Our toolset says you can go through the code as a developer, you can code, but all these other groups that have to see this stuff, that have to be part of it, to view it, can actually see it in their language. An architect can see what you just created in a model. You don't have to create the model, then create the code. You can actually create the code and the model is created. The requirements get extracted out of that so the business guy can say, "Oh, I understand what's happening." Because what have seen time and time again is that developers will create things and they don't go back and document what's been created. And two years from now, someone has to go back and fix that up and do something with it, and they scratch their heads and go, "What were they trying to do?"
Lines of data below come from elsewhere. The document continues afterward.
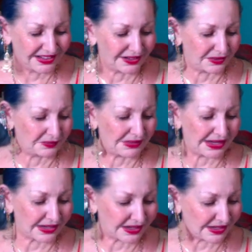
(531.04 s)
oh
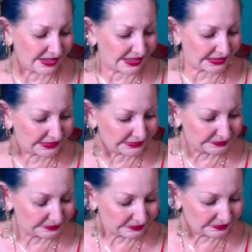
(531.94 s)
my God.
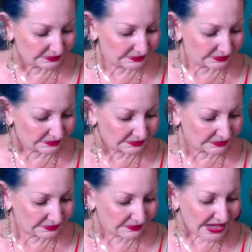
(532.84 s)

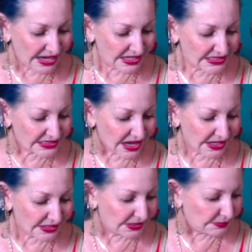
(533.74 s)
Yeah, he's
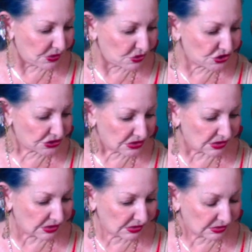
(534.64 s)
got an
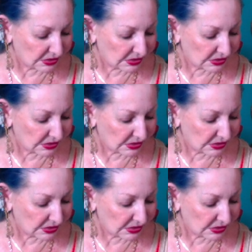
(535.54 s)
emotional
Nigel: In terms of the standalone developer, Borland is still committed. We just brought out JBuilder 2005. There's a new version of Delphi coming out. There's a new version of C++BuilderX coming out. Even within this strategy, Borland is still committed to the developer.

Dale: And you mentioned Kylix. I’m still waiting for a Kylix developer to say, "I want to buy that."

Tim: So leaving aside Kylix, what are you offering customers who want cross-platform apps for Windows and Linux? You’ve got C++BuilderX but it’s not a RAD tool.

Dale: Eventually you’re going to see C++Builder being part of Delphi, you’re going to see the ability to have more RAD lookalike stuff in JBuilder, and eventually you’re going to have a development environment that will target whatever language you want. That’s the wave of the future.

Tim: Can I clarify what you’ve just said? You said C++Builder part of Delphi ... but as I understood it Delphi uses "Galileo", the IDE for Windows, and then there's the JBuilder "PrimeTime" IDE which is also used for C++BuilderX. Are you saying C++Builder might move back to Galileo?

Dale: Maybe Delphi might move to PrimeTime. There’s a lot of things that could happen. The goal is to be more customer-centric, which is saying regardless of what internal engine we use, the customer can say “I want to use a Windows-based RAD development type Framework, and I want to output it in Java, or I want to put it in C++, or I want to put it in Turbo Pascal, or I want to put it in C#.” The goal is to be able to select that later, to be in the environment of the language and framework that you know how to use, but able to target any rich environment that you want

Today we don’t have that, no-one has that. But that’s where we want to get to. I’m not saying that it’s next year, I’m not saying it’s the year after, it may be three years away.

It's the same thing with our ALM strategy. The idea is that I can start creating requirements and the model starts being created for me. I’m not an architect, but I'm seeing this model. And then all of a sudden I see code forming. So I become a developer even though I’m just a business person. Then I can bring in my developer and say, "Hey, how do you make this happen?" And he can go work on the real magic part, the creative part of that. And all the mundane part is already done by me as the business guy.

Tim: What about 64-bit development? Will we see a 64-bit VCL and a 64-bit Delphi compiler? Or a 64-bit C++ compiler from Borland?

Dale: We have been investigating all of those things over the last 6 months. I don’t have an answer for you on exactly what you’re going to see from us regarding that. We're also talking to AMD and Intel about their processors. You will most likely see something from us, I just don’t know what form it will take yet.

Tim: Are you getting to the point where you reckon Intel, for example, can do good compilers for its processors, so there’s no point in Borland doing its own compilers, you can just do the tools.

Dale: If we clearly see the value we can add into that. Otherwise, we're trying to stay at the business abstraction layer.